11. Future Directions & Skepticism (73:07 – End)
- Boltz’s “Layer”: Intends to remain a platform/tool provider, not a therapeutics company. Next breakthroughs: expand to more developability traits, include cellular-level modeling iteratively, integrate feedback from real-world outcomes.
- Convincing Skeptical Medicinal Chemists: Trust is earned by showing surprising, valuable results, not just beautiful interfaces.
- “For people to be convinced, you have to show them something that they didn’t think was possible. And until you have that ‘aha’ moment, I think the skepticism will remain.” — Gabriela Corso (79:09)
Noteworthy Quotes & Moments
- “AlphaFold was a real breakthrough... seeing the structures coming out of these models, where you see this beautiful creation of life, is something that was very inspiring to me.” — Jeremy Volvind (01:33)

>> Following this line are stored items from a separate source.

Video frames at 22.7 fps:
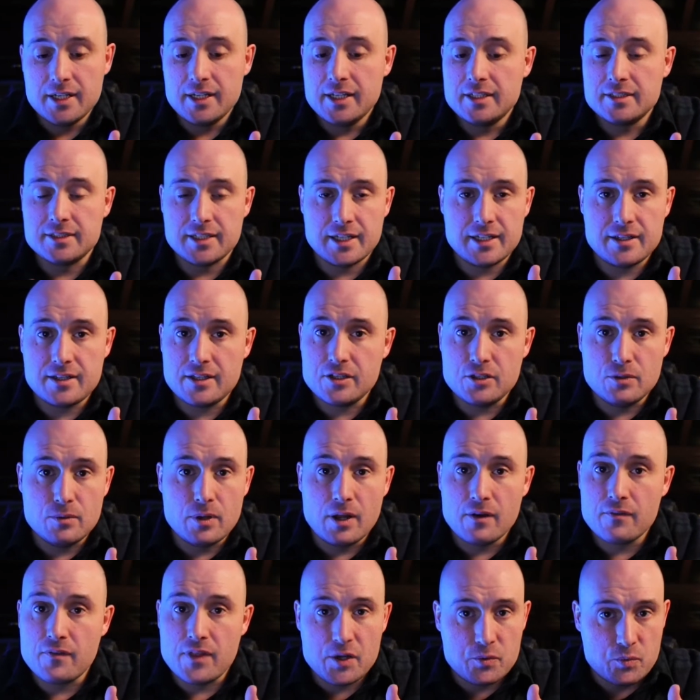say that you
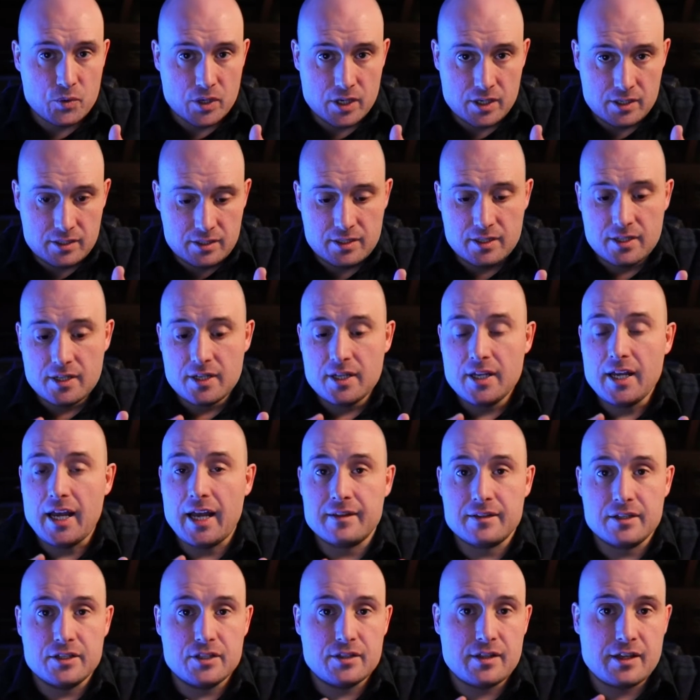love their work
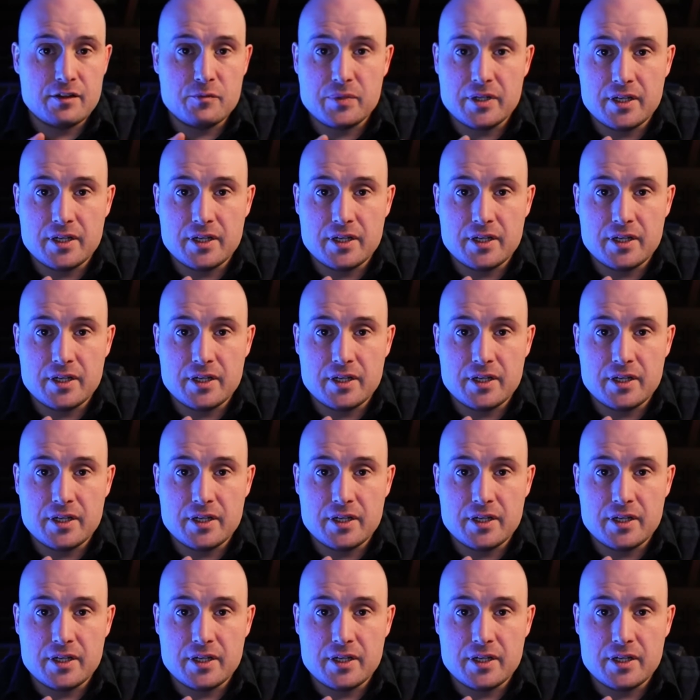and that they've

- “It was really clear... there was so much that we were not really doing... there was a lot to catch up on. But... we had some experience working with the data and... with these type of models. And that put us already in a good place to produce [Boltz 1] quickly.” — Gabriela Corso (28:36)

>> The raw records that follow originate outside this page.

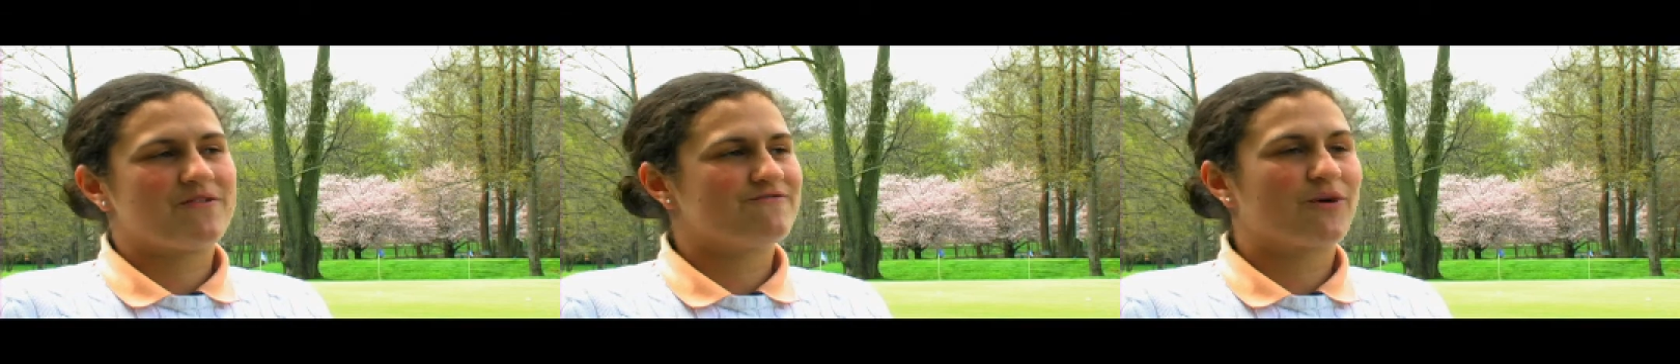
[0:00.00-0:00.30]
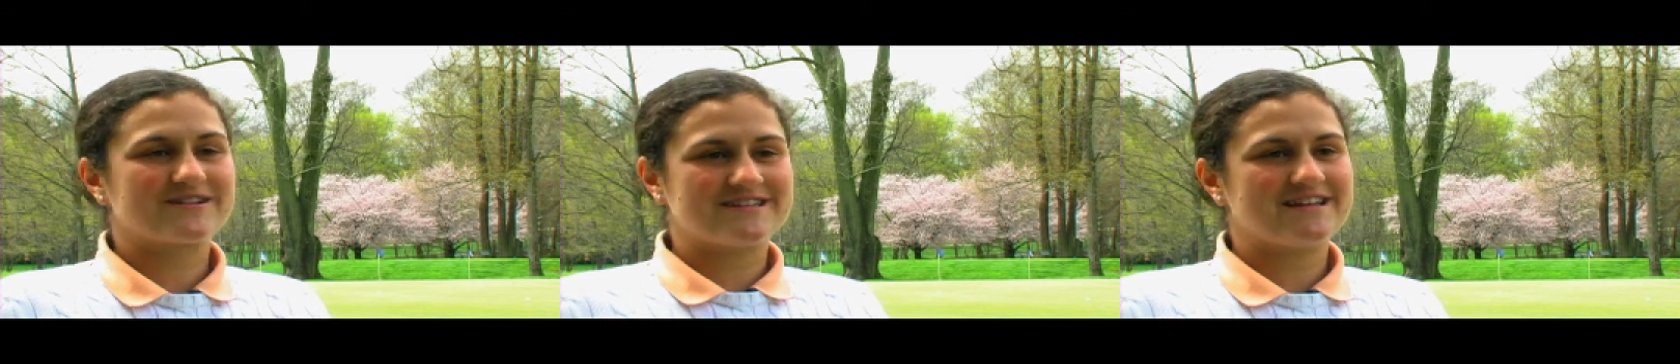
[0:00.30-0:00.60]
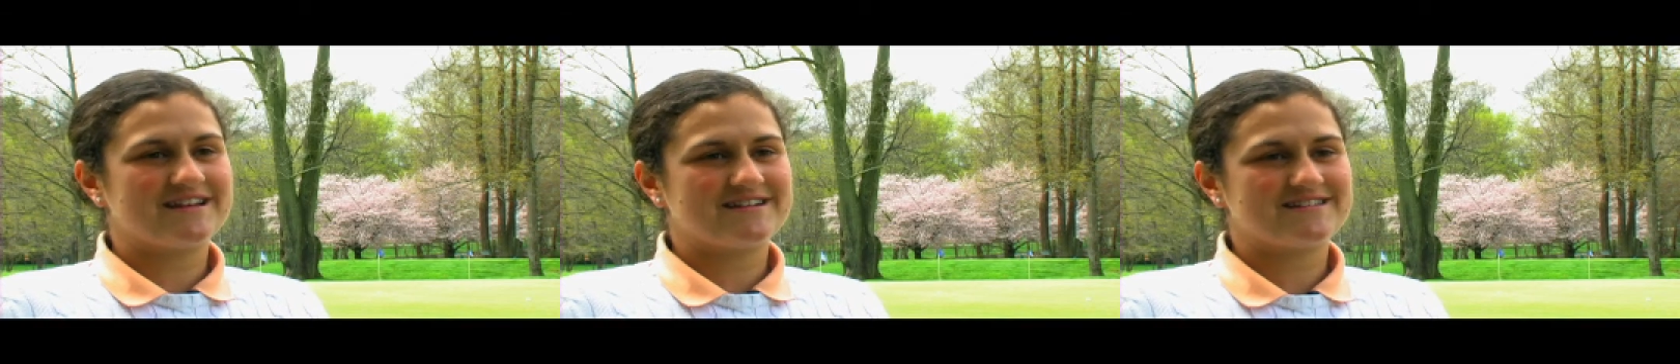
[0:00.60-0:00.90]
of
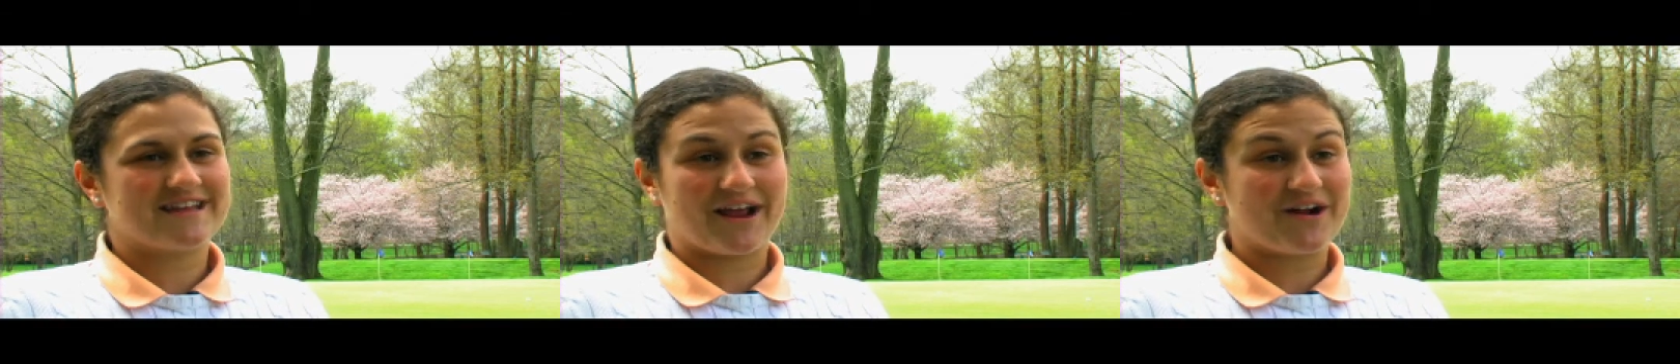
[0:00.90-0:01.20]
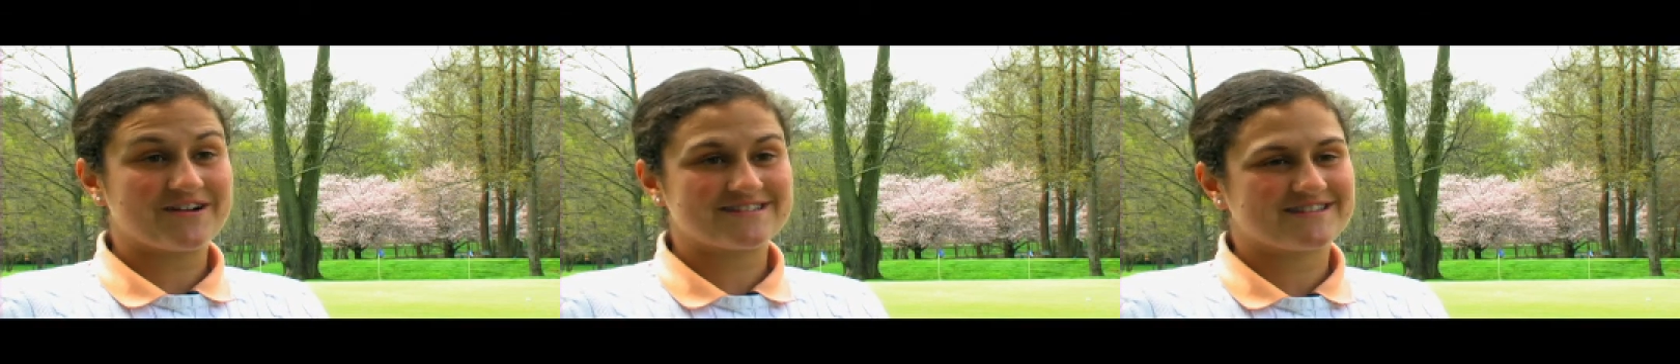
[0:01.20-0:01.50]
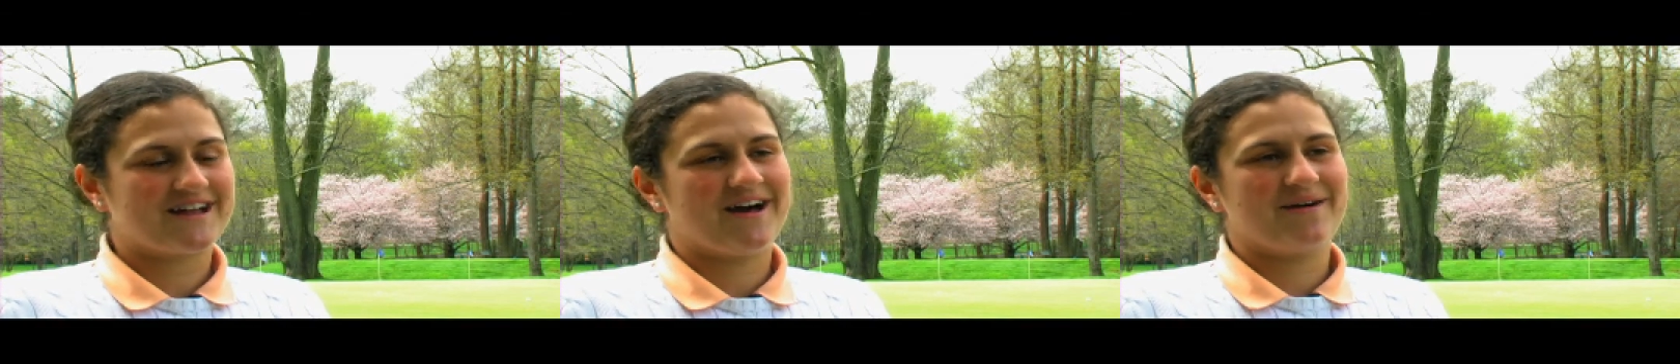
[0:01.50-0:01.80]
14
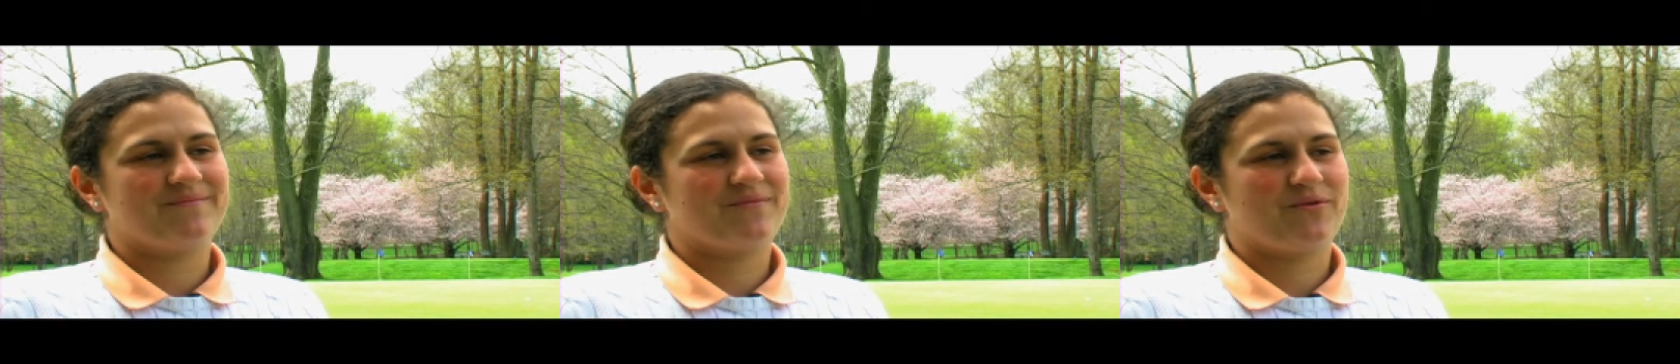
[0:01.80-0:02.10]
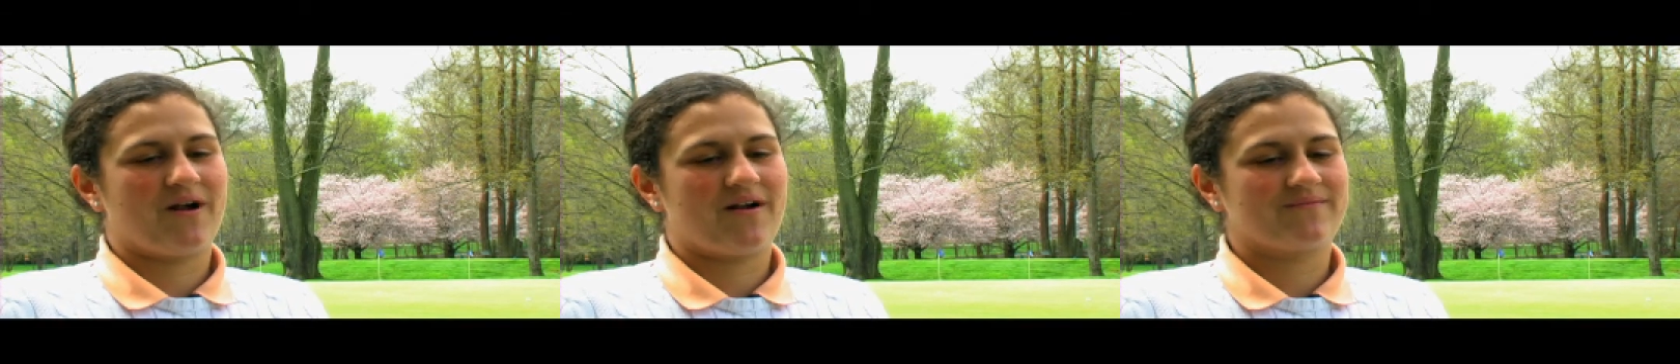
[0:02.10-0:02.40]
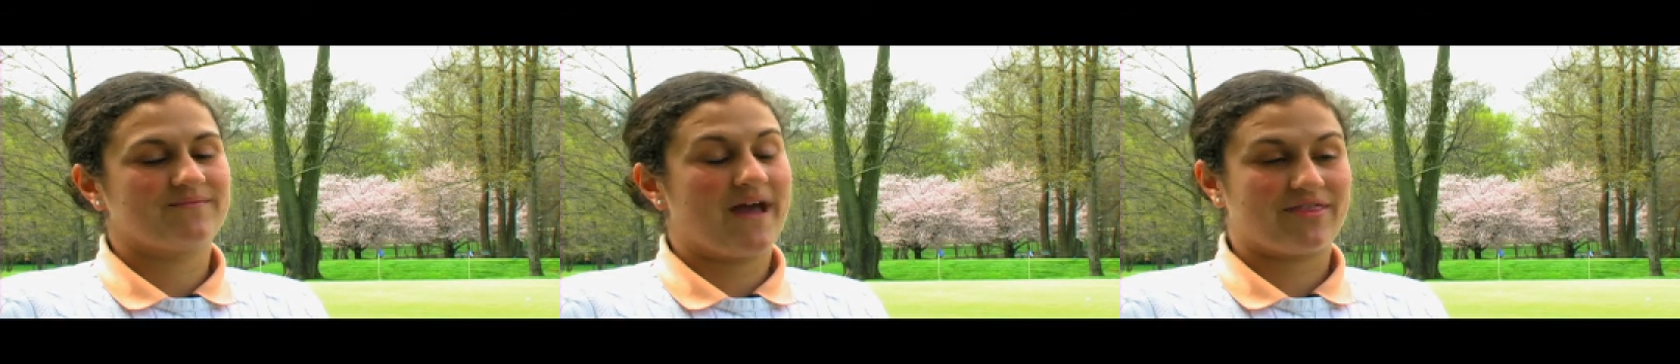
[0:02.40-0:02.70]
singers who
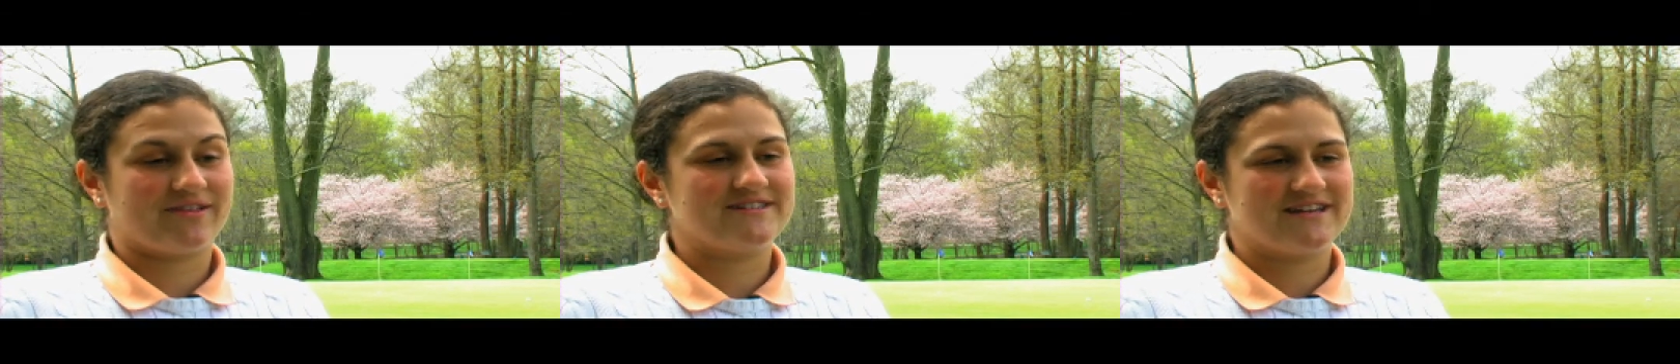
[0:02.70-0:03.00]
are athletes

- “Actually, we only trained the big model once. That’s how much compute we had... we were finding bugs left and right... we just kept training it with the bug fixes along the way...” — Gabriela Corso (29:58)

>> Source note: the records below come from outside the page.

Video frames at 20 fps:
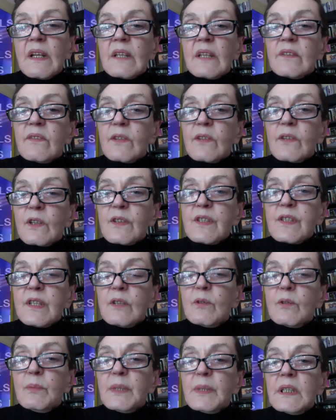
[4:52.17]
First,
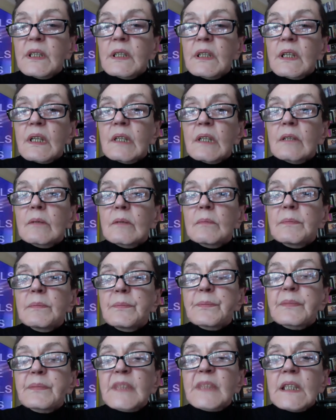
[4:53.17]
there'll be
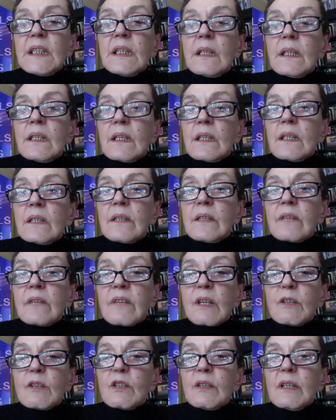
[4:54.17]

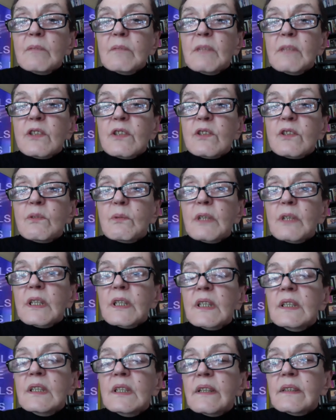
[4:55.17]
the image to
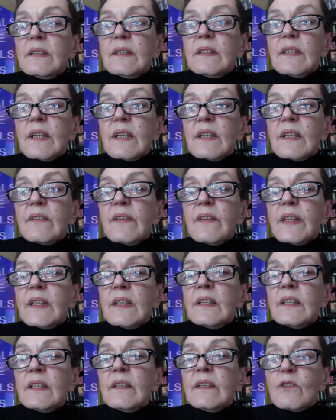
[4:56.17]
read. And
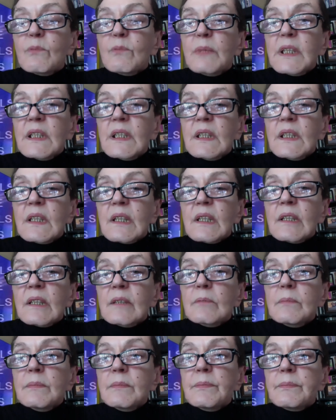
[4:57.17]
then there'll be
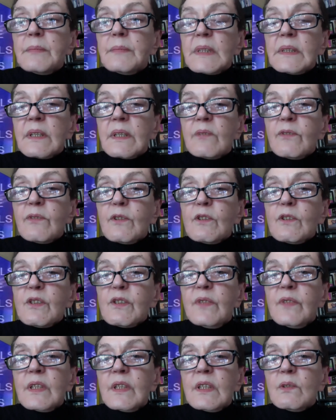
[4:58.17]
the
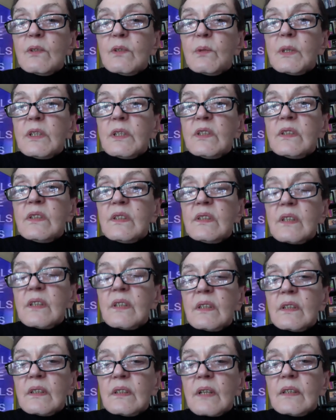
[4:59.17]
first video, which is
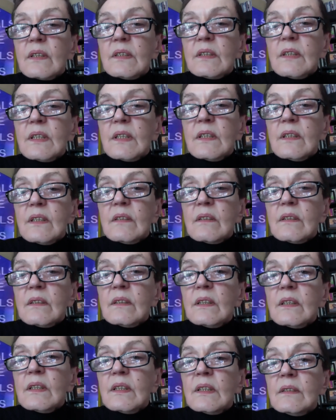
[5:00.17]
at the
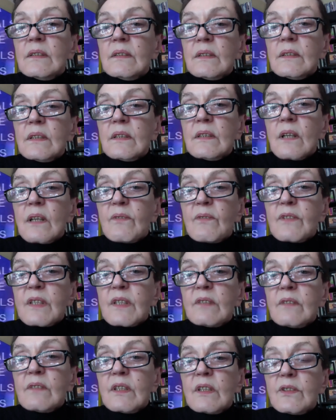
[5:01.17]
Office
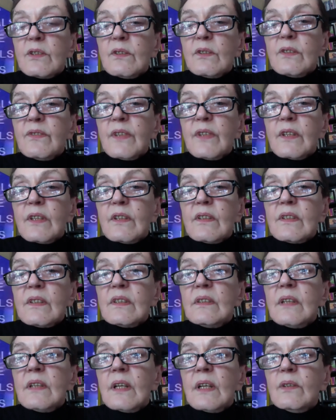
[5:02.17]
of Cultural Affairs,
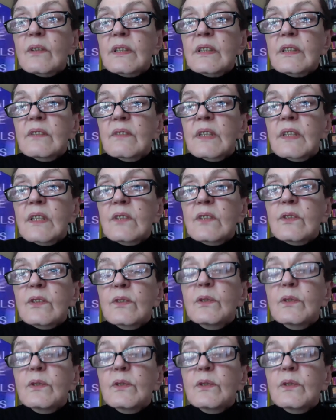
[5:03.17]
Gallery 72.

- “Putting a model on GitHub is definitely not enough to get chemists and biologists... to use your model in their therapeutic programs. So a lot of what we think about boldly beyond just the models is... all the layers that come on top of the models to get... something that can really enable scientists.” — Jeremy Volvind (37:25)
- “You have to show them something that they didn’t think was possible... then, it’s like ‘oh, wow, okay, I can do something with this.’” — Gabriela Corso (79:09)
Timestamps by Topic
- 00:00 – 04:48 — AlphaFold’s Impact and Introduction to Structural Biology
- 04:48 – 06:27 — CASP Competitions and AlphaFold’s Breakthrough
- 09:10 – 12:10 — Why Protein Structures and Foldings Matter
- 13:07 – 16:44 — AlphaFold's Algorithms and Model Insights
- 16:53 – 21:42 — AlphaFold 3 and Advances in Modeling Interactions
- 21:42 – 26:17 — Model Architecture, Compute, and Open Source Limitations
- 26:17 – 32:03 — Boltz’s Creation in Response to AlphaFold3 Closed Model
- 32:03 – 36:15 — Benchmarking, Community Validation, and Field Progress
- 41:27 – 44:46 — Community, Contributions, and Open Science Culture
- 48:34 – 54:40 — Boltz’s Product Stack & Protein Design Foundation Models
- 55:18 – 62:21 — Lab Validation and Experimental Collaboration
- 62:21 – 67:48 — BoltzLab: Infrastructure, Access, and Products
- 68:52 – 73:07 — Validation in Practice & Staying Platform-Focused
- 76:25 – 79:54 — Skepticism Among Experts and Winning Trust
- 80:05 – End — Boltz’s Future and Call for Team Expansion
Conclusion
Boltz exemplifies the shift towards open science, community-driven innovation, and productization in generative biology. By openly building advanced models and platforms—backed by deep technical rigor, broad validation, and a collaborative community—they’re powering the next wave of discovery in drug design. Their commitment to democratization, product excellence, and iterative experimental feedback sets a new path for scalable, accessible science in the AI-for-biology era.